(Entries taken from a collection)
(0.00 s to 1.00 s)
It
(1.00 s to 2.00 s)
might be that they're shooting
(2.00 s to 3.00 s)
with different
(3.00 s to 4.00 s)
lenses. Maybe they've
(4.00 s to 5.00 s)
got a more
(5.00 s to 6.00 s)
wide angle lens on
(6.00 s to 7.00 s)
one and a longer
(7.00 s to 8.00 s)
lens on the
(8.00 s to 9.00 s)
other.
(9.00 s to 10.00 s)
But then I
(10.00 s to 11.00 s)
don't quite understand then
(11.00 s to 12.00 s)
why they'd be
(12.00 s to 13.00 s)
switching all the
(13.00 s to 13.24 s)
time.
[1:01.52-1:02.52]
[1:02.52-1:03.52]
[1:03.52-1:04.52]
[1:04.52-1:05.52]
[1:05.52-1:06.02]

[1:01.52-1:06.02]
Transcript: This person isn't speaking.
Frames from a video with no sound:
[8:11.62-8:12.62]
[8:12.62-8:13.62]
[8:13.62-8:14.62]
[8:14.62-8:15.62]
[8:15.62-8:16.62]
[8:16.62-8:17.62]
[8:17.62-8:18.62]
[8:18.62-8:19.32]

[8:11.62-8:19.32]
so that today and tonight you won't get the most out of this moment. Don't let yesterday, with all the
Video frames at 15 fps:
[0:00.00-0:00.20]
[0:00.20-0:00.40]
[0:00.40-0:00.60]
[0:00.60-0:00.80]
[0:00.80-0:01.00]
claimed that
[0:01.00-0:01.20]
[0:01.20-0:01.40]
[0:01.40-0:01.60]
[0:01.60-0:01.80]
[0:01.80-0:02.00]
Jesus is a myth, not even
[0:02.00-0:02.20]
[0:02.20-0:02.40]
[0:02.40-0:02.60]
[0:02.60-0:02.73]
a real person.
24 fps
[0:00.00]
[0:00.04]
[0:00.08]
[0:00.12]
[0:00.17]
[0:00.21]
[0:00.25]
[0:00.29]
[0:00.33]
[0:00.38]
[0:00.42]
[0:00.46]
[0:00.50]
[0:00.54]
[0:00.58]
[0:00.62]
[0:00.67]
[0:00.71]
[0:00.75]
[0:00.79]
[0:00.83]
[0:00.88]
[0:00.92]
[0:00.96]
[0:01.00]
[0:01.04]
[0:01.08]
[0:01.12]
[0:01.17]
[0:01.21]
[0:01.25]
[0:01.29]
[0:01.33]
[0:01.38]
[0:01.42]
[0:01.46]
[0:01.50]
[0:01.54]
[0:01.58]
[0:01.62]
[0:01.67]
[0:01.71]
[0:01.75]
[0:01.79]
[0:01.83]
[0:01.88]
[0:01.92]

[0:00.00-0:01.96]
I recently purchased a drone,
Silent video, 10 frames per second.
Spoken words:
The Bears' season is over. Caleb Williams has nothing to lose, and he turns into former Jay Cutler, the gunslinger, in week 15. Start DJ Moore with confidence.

What needs to be done:
Please return the lines above exactly, from the first one down to the line with "[8:11.62-8:12.62]", and stop after that line.

Answer space:
(0.00 s to 1.00 s)
It
(1.00 s to 2.00 s)
might be that they're shooting
(2.00 s to 3.00 s)
with different
(3.00 s to 4.00 s)
lenses. Maybe they've
(4.00 s to 5.00 s)
got a more
(5.00 s to 6.00 s)
wide angle lens on
(6.00 s to 7.00 s)
one and a longer
(7.00 s to 8.00 s)
lens on the
(8.00 s to 9.00 s)
other.
(9.00 s to 10.00 s)
But then I
(10.00 s to 11.00 s)
don't quite understand then
(11.00 s to 12.00 s)
why they'd be
(12.00 s to 13.00 s)
switching all the
(13.00 s to 13.24 s)
time.
[1:01.52-1:02.52]
[1:02.52-1:03.52]
[1:03.52-1:04.52]
[1:04.52-1:05.52]
[1:05.52-1:06.02]

[1:01.52-1:06.02]
Transcript: This person isn't speaking.
Frames from a video with no sound:
[8:11.62-8:12.62]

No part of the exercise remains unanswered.